Menurut Guruh, penerbitan surat sensor merupakan merupakan kewenangan Lembaga Sensor Film sebagaimana diatur dalam Undang-undang tentang Perfilman. Ketentuan tersebut mengatur bahwa LSF berwenang menyensor gambar, adegan, suara atau teks baik untuk sebagian atau keseluruhan. “Setiap film wajib memiliki surat lulus sensor,” katanya.
Sensor dapat dilakukan bila sebuah karya film dinilai bertabrakan dengan norma keagamaan, ideologi, politik, sosial, budaya dan ketertiban umum. Begitupun dengan film-film yang dinilai berpotensi mengadu domba dan mengganggu stabilitas nasional. “Termasuk adegan seks dan kekerasan yang waktu tayangannya lebih dari 50 persen,” katanya.
Gugatan diajukan AJI Jakarta melalui Lembaga Bantuan Hukum (LBH) Pers atas surat larangan penanyangan film Balibo. AJI menilai larangan tersebut telah menciderai hak publik atas informasi dan memberangus prinsip penegakan kebebasan pers lantaran tayangan tersebut bercerita tentang pembunuhan lima jurnalis asal Australia ketika meliput di Timor-timor.
Dalam konteks film Balibo, hakim mengaku dapat menerima argumen LSF yang menyatakan bahwa film tersebut dapat membuka luka lama hubungan antara Indonesia, Australia dan Timor-timor. Padahal, objektifitas film tersebut itu sendiri masih bisa diperdebatkan. “Tidak jelas siapa yang membunuh dan siapa yang harus dimintai pertanggungjawaban,” katanya.
Atas putusan tersebut, hakim mewajibkan AJI Jakarta untuk membayar biaya perkara sebesar Rp 215 ribu. AJI Jakarta juga dipersilahkan mengajukan upaya hukum lanjutan jika merasa keputusan yang dikeluarkan hari ini dinilai belum memenuhi rasa keadilan. “Keputusan ini tentu tidak bisa memenangkan atau mengalahkan semua pihak,” ujarnya.
Kuasa Hukum AJI Jakarta, Hendrayana menyesalkan putusan tersebut. “Putusan ini menciderai pelembagaan prinsip negara demokratis,” ujarnya. Ia pun menyayangkan sikap hakim yang mengakomodasi kekhawatiran LSF tentang potensi gangguan stabilitas kemananan. “Itu tidak pernah terbukti. Padahal film ini kerap ditayangkan di sejumlah kota,” kata Direktur Eksekutif LBH Pers ini.

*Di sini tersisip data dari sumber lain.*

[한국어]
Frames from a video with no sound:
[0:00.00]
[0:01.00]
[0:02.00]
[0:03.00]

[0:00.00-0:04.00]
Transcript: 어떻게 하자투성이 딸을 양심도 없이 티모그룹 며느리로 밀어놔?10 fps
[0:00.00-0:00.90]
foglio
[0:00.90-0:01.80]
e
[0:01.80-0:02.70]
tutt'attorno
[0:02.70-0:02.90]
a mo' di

Hal serupa dinyatakan Ketua AJI Jakarta, Wahyu Dhyatmika. Ia menilai putusan itu sebagai cermin kegagalan negara dalam menjamin akses publik atas informasi dan penegakkan prinsip kebebasan pers. “Putusan hakim hanya berpijak pada argumen hukum formal tapi melupakan konteks besar dan esensi gugatan yang kami ajukan,” ujarnya.

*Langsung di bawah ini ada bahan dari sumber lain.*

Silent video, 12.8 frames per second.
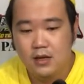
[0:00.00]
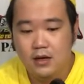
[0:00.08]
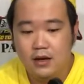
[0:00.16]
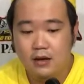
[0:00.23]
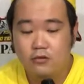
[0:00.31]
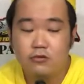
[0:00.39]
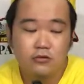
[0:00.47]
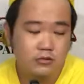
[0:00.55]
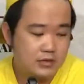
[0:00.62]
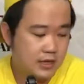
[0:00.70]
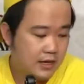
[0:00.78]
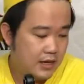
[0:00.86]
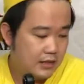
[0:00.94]
Nah untuk
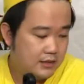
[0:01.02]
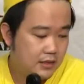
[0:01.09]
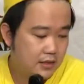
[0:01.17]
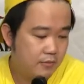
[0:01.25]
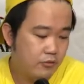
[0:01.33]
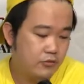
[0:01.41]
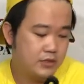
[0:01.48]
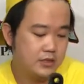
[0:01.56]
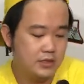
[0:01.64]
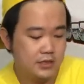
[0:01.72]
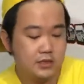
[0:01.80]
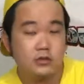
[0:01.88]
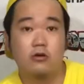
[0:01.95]
sekarang sih
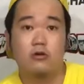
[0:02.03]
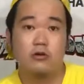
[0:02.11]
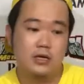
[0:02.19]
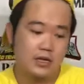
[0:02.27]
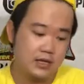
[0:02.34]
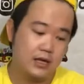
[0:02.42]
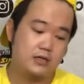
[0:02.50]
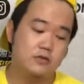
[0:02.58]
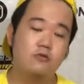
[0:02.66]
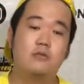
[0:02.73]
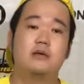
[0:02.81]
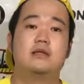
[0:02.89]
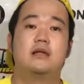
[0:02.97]
posisi stok kita
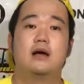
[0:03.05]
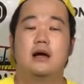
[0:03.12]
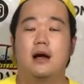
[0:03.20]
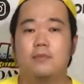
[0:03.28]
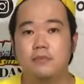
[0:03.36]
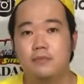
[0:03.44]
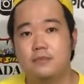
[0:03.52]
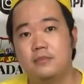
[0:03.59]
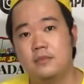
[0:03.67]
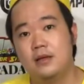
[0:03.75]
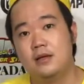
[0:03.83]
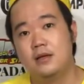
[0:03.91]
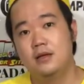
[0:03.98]
semua masih lengkap,
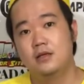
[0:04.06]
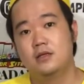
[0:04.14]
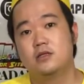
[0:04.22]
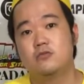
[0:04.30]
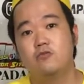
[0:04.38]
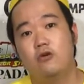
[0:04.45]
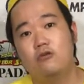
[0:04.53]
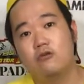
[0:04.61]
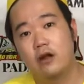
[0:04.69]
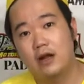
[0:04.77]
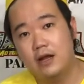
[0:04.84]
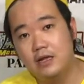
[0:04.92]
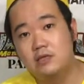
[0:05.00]
semua
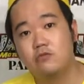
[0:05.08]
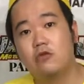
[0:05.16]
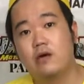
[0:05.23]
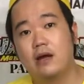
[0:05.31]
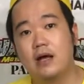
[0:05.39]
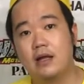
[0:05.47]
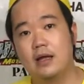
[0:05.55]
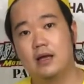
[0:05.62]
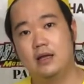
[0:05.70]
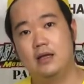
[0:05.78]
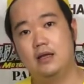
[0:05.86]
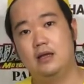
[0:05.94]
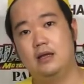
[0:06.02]
ukuran ada, semua warna ada.
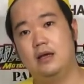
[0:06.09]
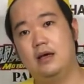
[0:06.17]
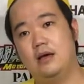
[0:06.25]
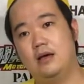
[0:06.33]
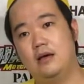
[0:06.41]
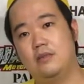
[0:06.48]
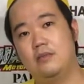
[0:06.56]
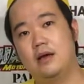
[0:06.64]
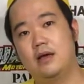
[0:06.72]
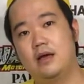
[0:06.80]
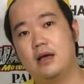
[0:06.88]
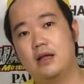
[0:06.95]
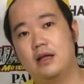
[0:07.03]
Nah bagi
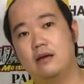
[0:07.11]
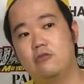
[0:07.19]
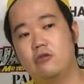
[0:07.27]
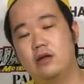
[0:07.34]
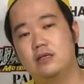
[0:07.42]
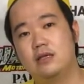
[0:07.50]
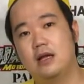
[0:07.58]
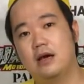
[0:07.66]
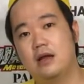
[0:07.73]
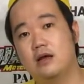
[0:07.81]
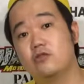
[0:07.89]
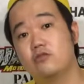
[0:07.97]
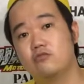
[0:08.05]
kalian yang mau order silahkan
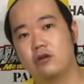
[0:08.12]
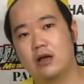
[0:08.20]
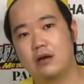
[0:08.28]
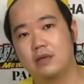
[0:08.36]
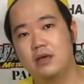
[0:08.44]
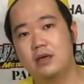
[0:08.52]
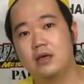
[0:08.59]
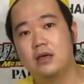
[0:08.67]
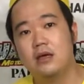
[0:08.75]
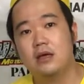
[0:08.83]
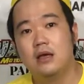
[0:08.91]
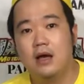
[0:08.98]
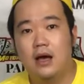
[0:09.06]
langsung hubungi kami.
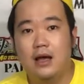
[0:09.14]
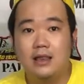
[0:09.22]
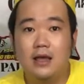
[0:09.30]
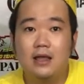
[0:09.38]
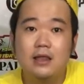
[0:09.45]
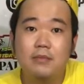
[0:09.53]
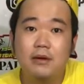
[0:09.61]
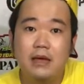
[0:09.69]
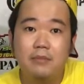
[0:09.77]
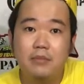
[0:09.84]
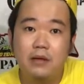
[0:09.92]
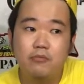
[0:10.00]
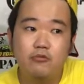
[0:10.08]
Hati-hati banyak
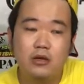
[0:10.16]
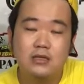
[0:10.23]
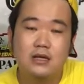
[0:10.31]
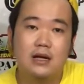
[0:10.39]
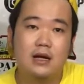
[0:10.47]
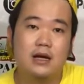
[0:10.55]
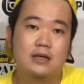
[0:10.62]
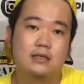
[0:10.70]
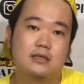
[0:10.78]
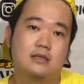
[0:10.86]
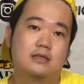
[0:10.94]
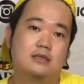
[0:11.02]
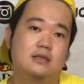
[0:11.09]
penipuan sekarang
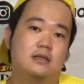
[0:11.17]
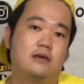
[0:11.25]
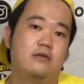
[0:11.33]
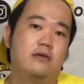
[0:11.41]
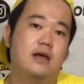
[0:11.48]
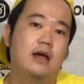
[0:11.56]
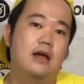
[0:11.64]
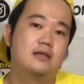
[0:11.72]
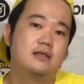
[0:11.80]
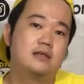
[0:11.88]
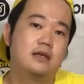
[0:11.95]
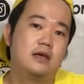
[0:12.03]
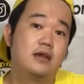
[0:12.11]
guys. Oke
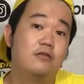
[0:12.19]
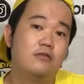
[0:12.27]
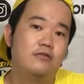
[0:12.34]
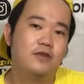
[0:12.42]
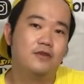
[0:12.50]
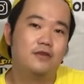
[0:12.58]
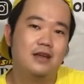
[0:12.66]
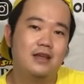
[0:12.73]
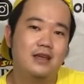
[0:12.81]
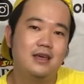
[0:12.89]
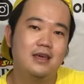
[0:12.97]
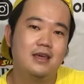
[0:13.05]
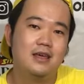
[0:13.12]
guys, sekian dulu video kali
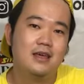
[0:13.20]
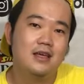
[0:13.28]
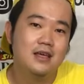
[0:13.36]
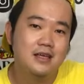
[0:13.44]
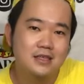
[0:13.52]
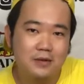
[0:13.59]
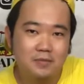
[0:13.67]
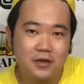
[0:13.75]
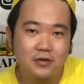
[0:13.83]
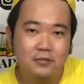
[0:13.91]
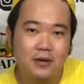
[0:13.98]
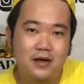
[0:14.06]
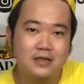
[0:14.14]
ini. Sampai
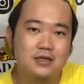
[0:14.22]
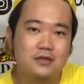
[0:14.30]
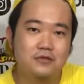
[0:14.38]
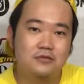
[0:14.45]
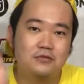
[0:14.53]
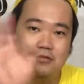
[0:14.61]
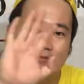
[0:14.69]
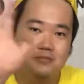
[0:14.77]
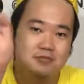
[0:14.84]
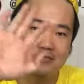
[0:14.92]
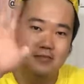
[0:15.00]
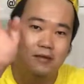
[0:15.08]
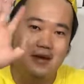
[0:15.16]
jumpa, see you.
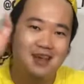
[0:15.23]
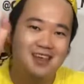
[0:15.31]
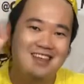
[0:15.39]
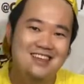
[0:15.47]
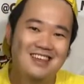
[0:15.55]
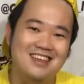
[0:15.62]
Bye-bye.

Menurut Wahyu, praktek penyensoran merupakan produk paradigma lama yang menempatkan informasi sebagai ancaman. “Putusan ini membawa kita mundur dari alam reformasi. Keberadaan film balibo mestinya wajib ditonton oleh siapapun agar kita bisa bersikap jujur terhadap masa lalu dan tidak mengembangkan rezim impunitas,” ujarnya. "Yang jelas kami akan banding," imbuhnya.